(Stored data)
*****

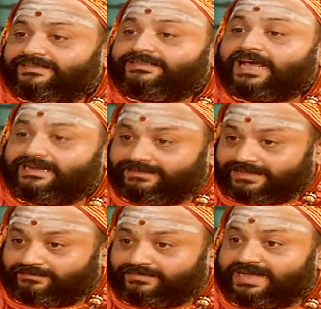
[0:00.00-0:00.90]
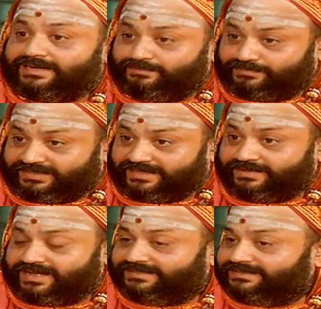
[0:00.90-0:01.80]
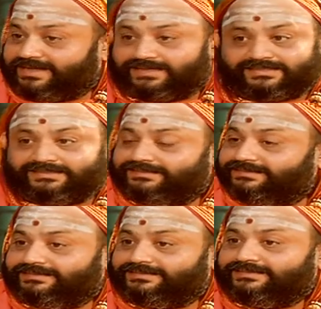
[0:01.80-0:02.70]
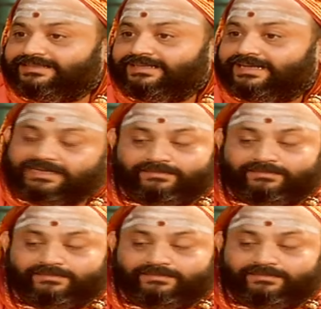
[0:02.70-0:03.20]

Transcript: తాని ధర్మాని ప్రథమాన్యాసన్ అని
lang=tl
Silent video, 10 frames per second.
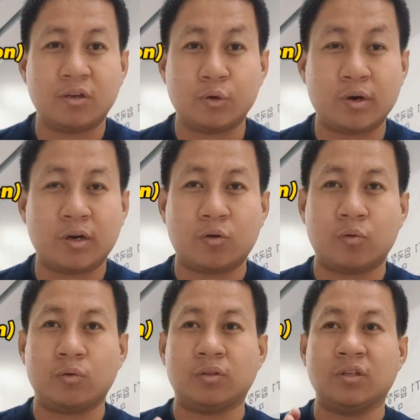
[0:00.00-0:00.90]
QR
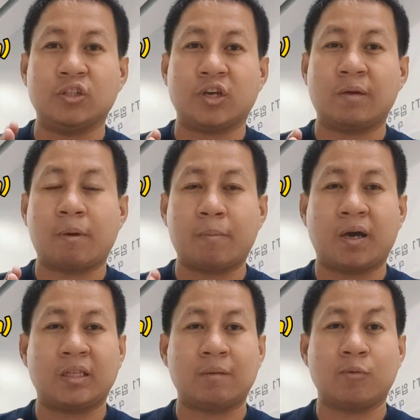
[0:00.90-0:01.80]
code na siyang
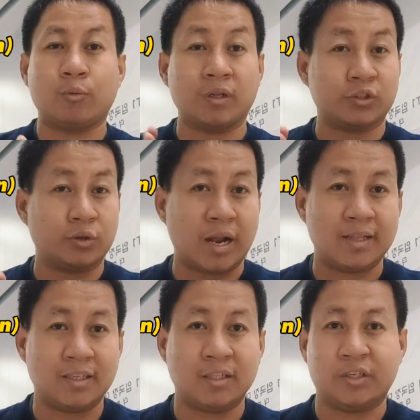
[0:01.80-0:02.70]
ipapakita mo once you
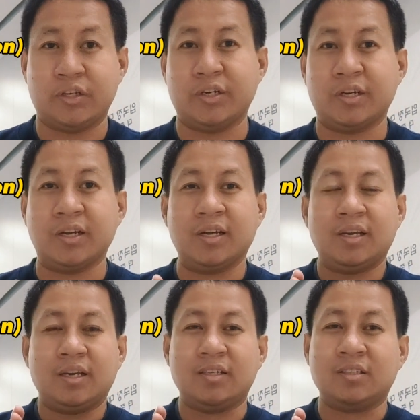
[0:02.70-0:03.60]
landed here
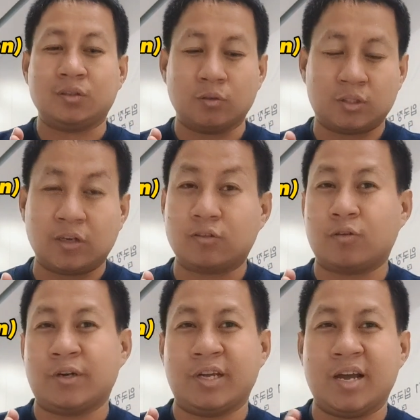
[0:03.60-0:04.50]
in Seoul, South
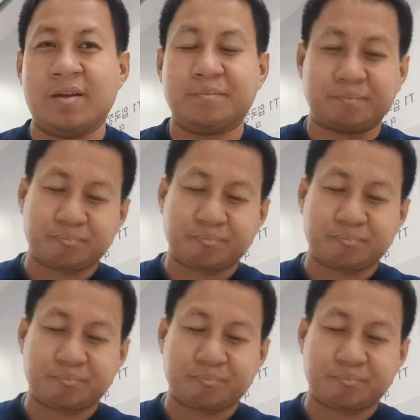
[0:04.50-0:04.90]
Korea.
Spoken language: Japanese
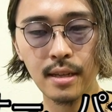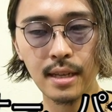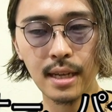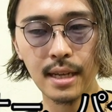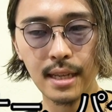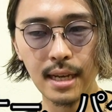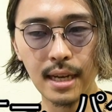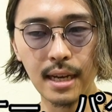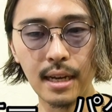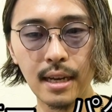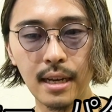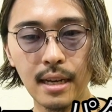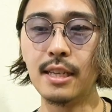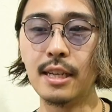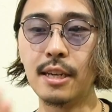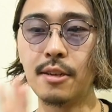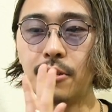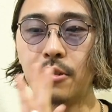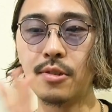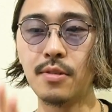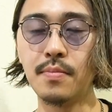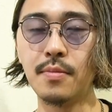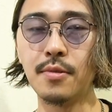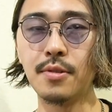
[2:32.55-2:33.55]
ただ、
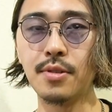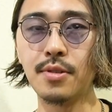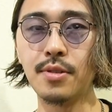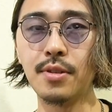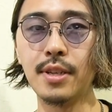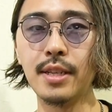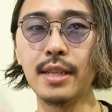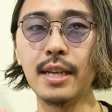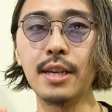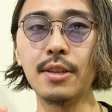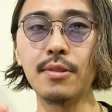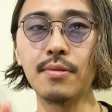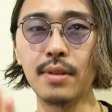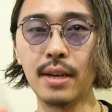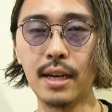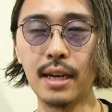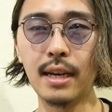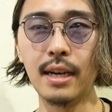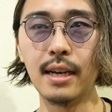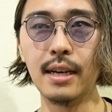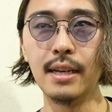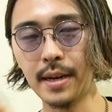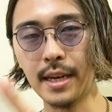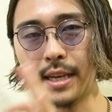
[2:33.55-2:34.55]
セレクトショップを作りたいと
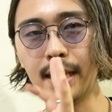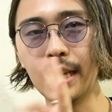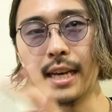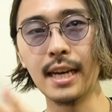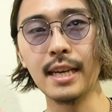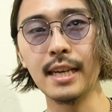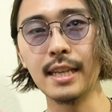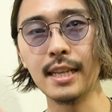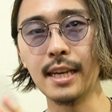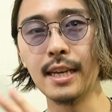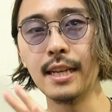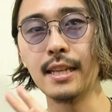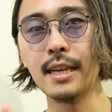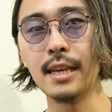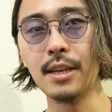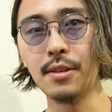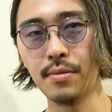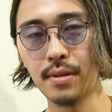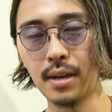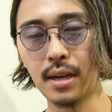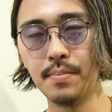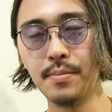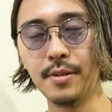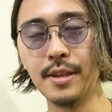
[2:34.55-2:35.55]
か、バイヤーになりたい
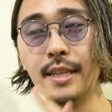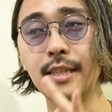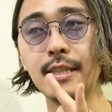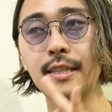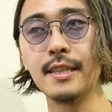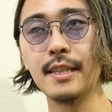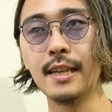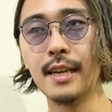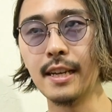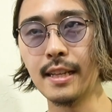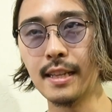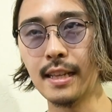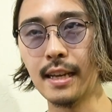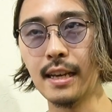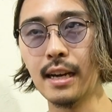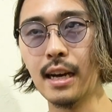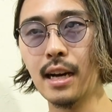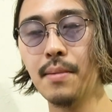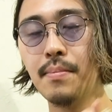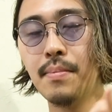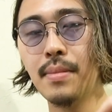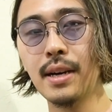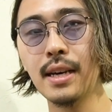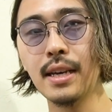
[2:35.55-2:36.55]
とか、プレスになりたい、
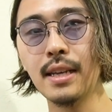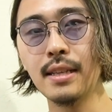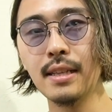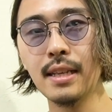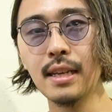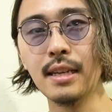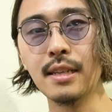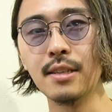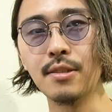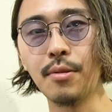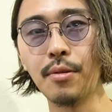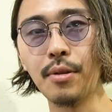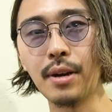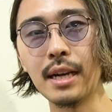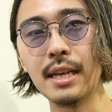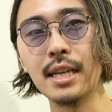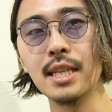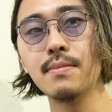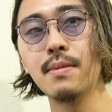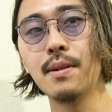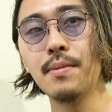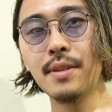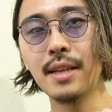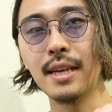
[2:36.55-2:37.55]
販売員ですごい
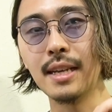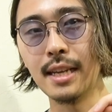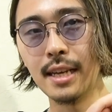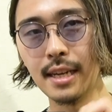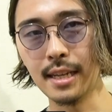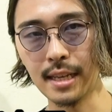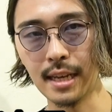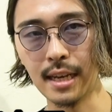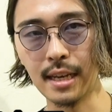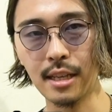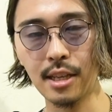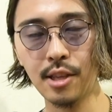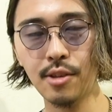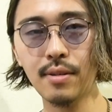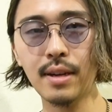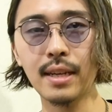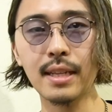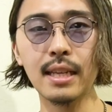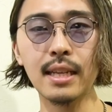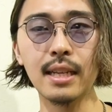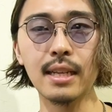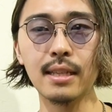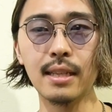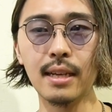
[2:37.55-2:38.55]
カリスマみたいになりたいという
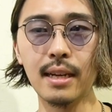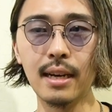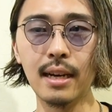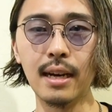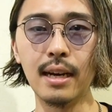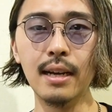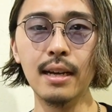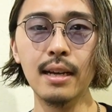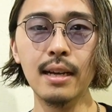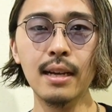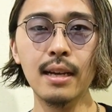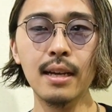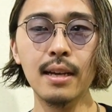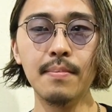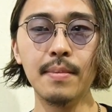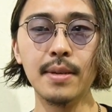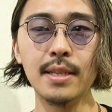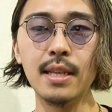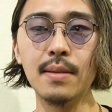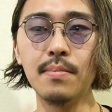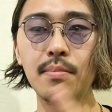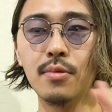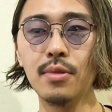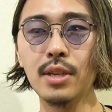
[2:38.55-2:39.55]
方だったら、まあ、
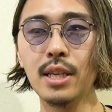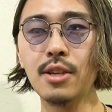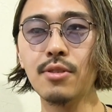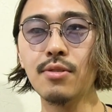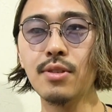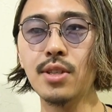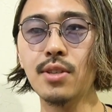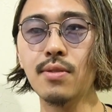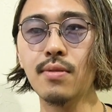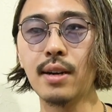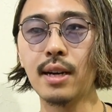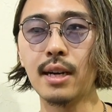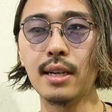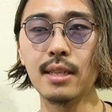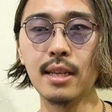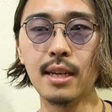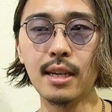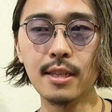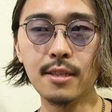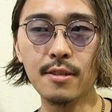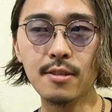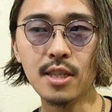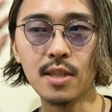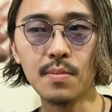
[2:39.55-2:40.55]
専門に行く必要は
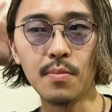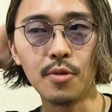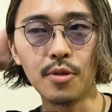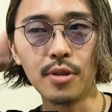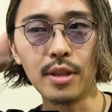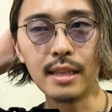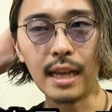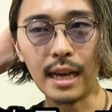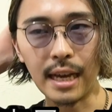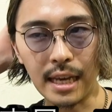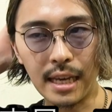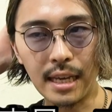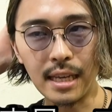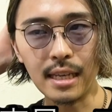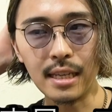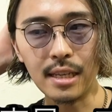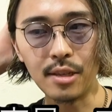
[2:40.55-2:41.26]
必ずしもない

*****

- TASK:
I would like the lines from the one with "[2:35.55-2:36.55]" through the last line of the data above retyped exactly, with pictures left out, please.

- WRITTEN RESPONSE:
[2:35.55-2:36.55]
とか、プレスになりたい、
[2:36.55-2:37.55]
販売員ですごい
[2:37.55-2:38.55]
カリスマみたいになりたいという
[2:38.55-2:39.55]
方だったら、まあ、
[2:39.55-2:40.55]
専門に行く必要は
[2:40.55-2:41.26]
必ずしもない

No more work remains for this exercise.